しかし、こんなことが続くのなら、いずれ東京湾に人知れず沈むよう手配したくなるに違いないと思いつつ、口を開いた。
「で? これをどうするって?」
「どうも何も。君に引き取ってもらうに決まってるだろう」
「断る」
こんなものは絶対に要らない。身近に置きたくない。
クローンといわれれば納得するしかないほど、目の前に居る存在は自分にそっくりだった。ただし、家の中に迎え入れて気付いたことだが、身長が十センチ少し低い。

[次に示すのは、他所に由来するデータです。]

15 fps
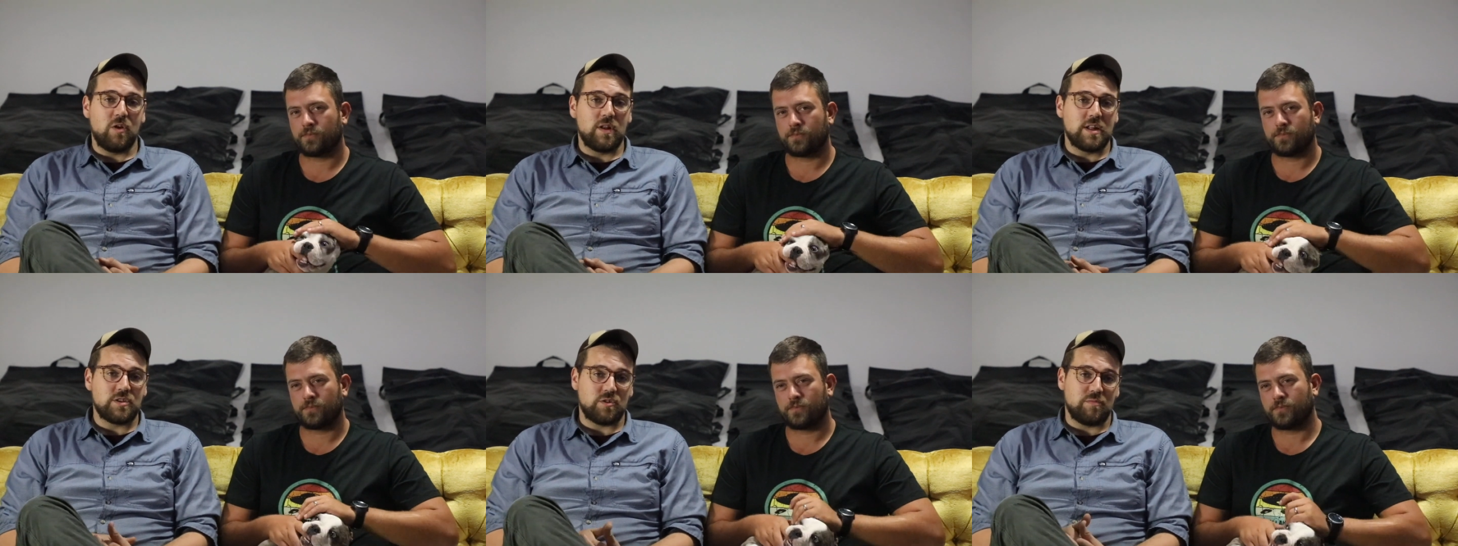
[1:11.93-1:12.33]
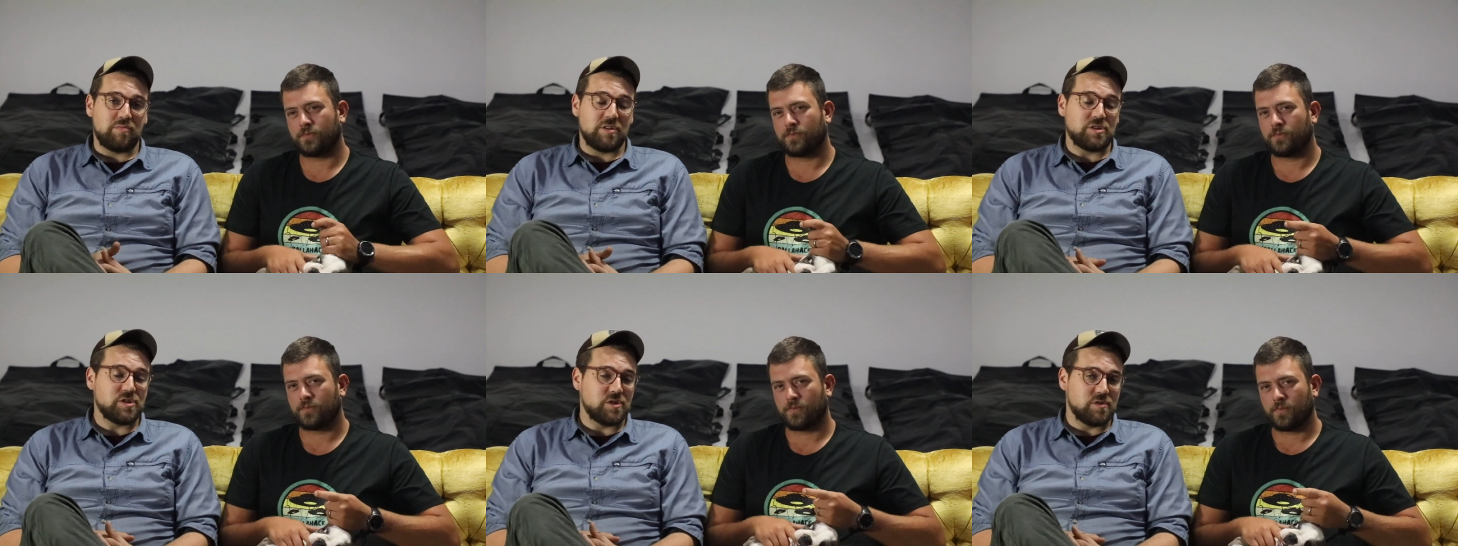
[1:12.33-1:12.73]
Speaker 1: units, or
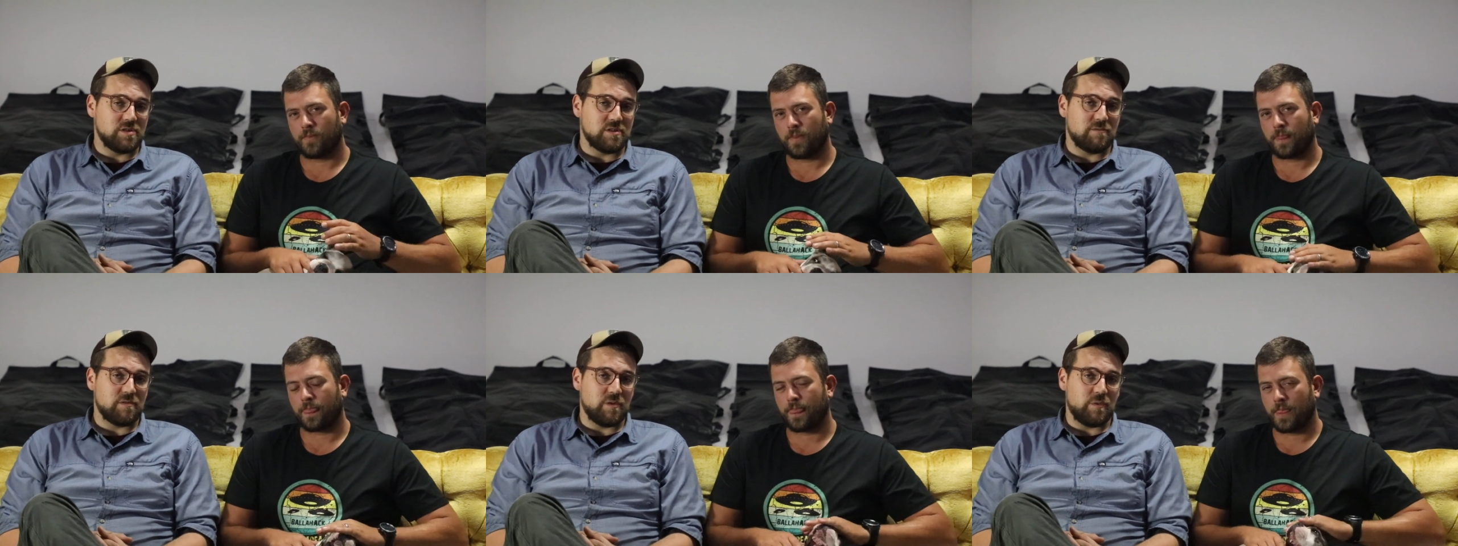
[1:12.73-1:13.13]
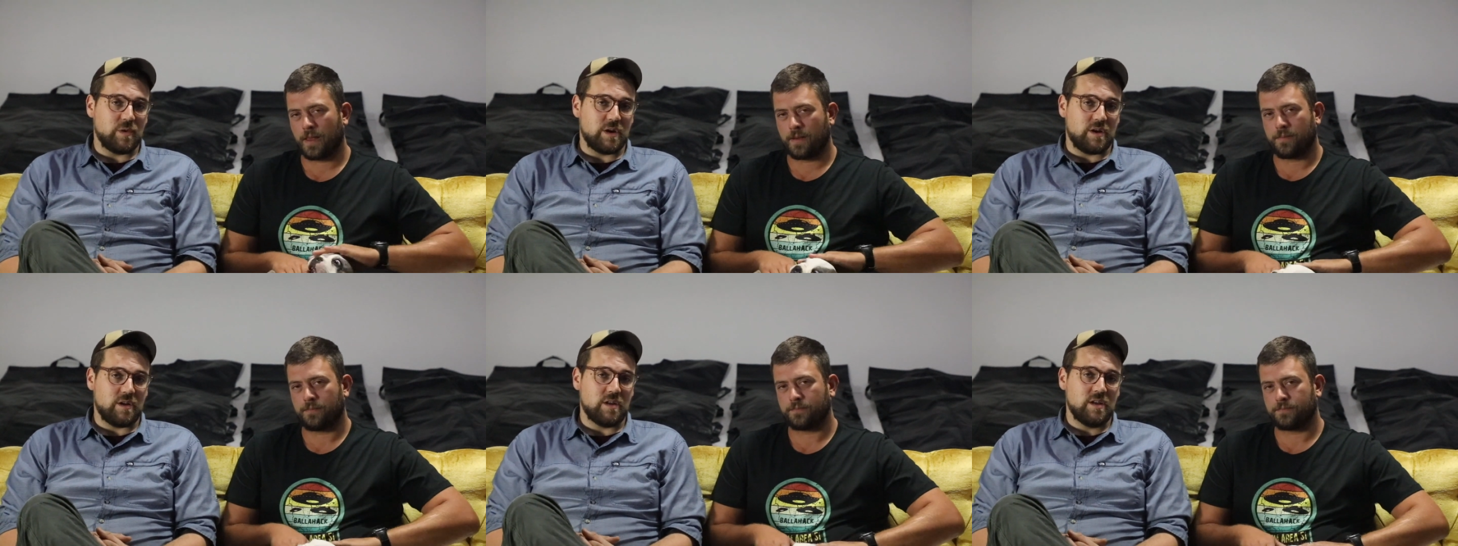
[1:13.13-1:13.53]
platoons, if you
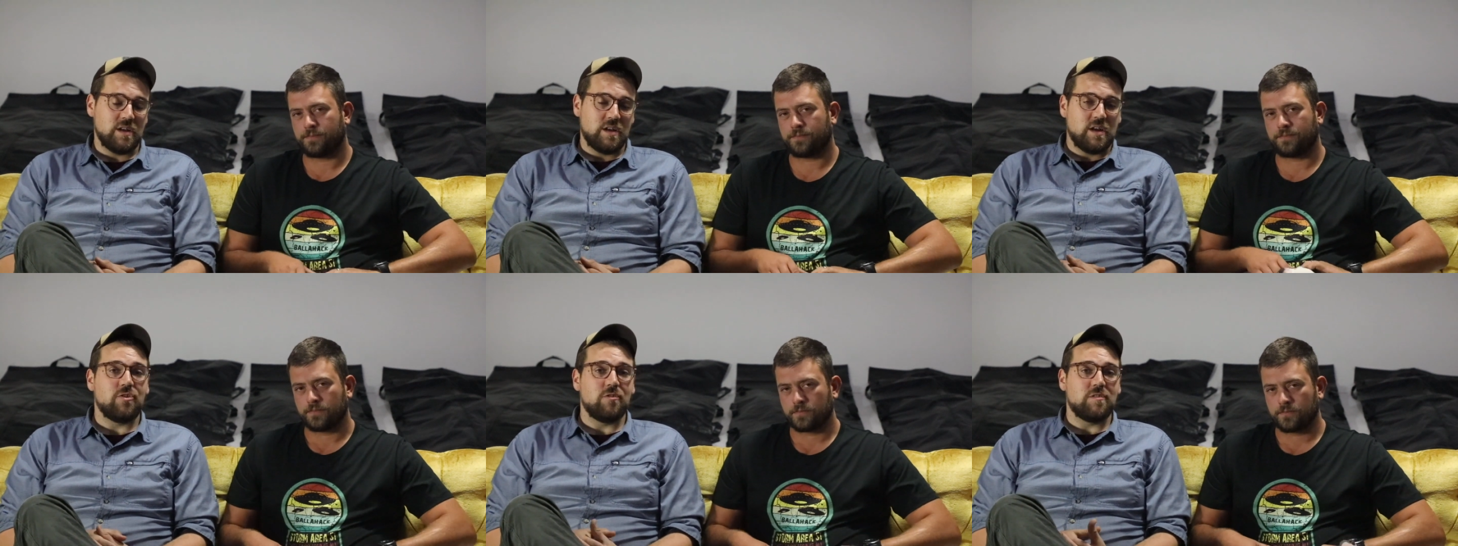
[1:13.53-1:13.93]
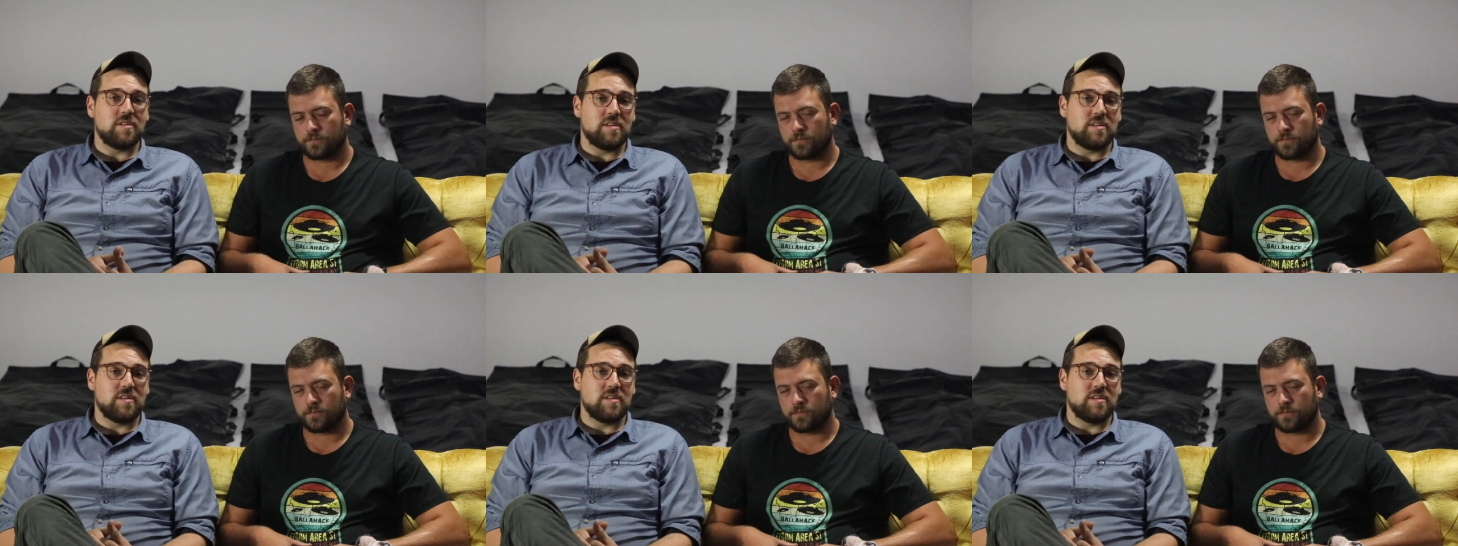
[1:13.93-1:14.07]
will, to the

それで改めてじっくり観察してみれば、幼な子のようにきょとんとした自分には有り得ない表情を差っ引いても、顔立ちそのものが今の自分より少しながら幼かった。
結論からすると、これは今より少し若い頃──高校生の頃の自分に瓜二つの存在だ。
そして、瓜二つどころか、同じ遺伝子で構成されている。
そんなものは一卵性双生児でない限り、世界に一つあれば十分に過ぎる。
「とにかく返品だ。どこにでもいいから、連れて帰ってくれ」
「あれ、そんなこと言っていいの?」
わざとらしく首をかしげて見せる新羅に、臨也は眉をしかめる。が、何かを言う前に、新羅が言葉を続けた。
「見ての通り、この子は君と同じ顔なんだよ。こんな子を外に出していいと、本当に思ってる? ついでに言うと、この子は文字通り、実験室という名の温室育ちで、君と同じナイフとパルクールの技術を身につけて、それなりに訓練されているけど、気質は丸っきり世間知らずの無邪気な子供だ。
繰り返すけど、そんなのを本当に野放しにして──平気かい?」
新羅の言葉に、臨也は頭痛を覚え始めながら、改めて自分のクローンを見つめた。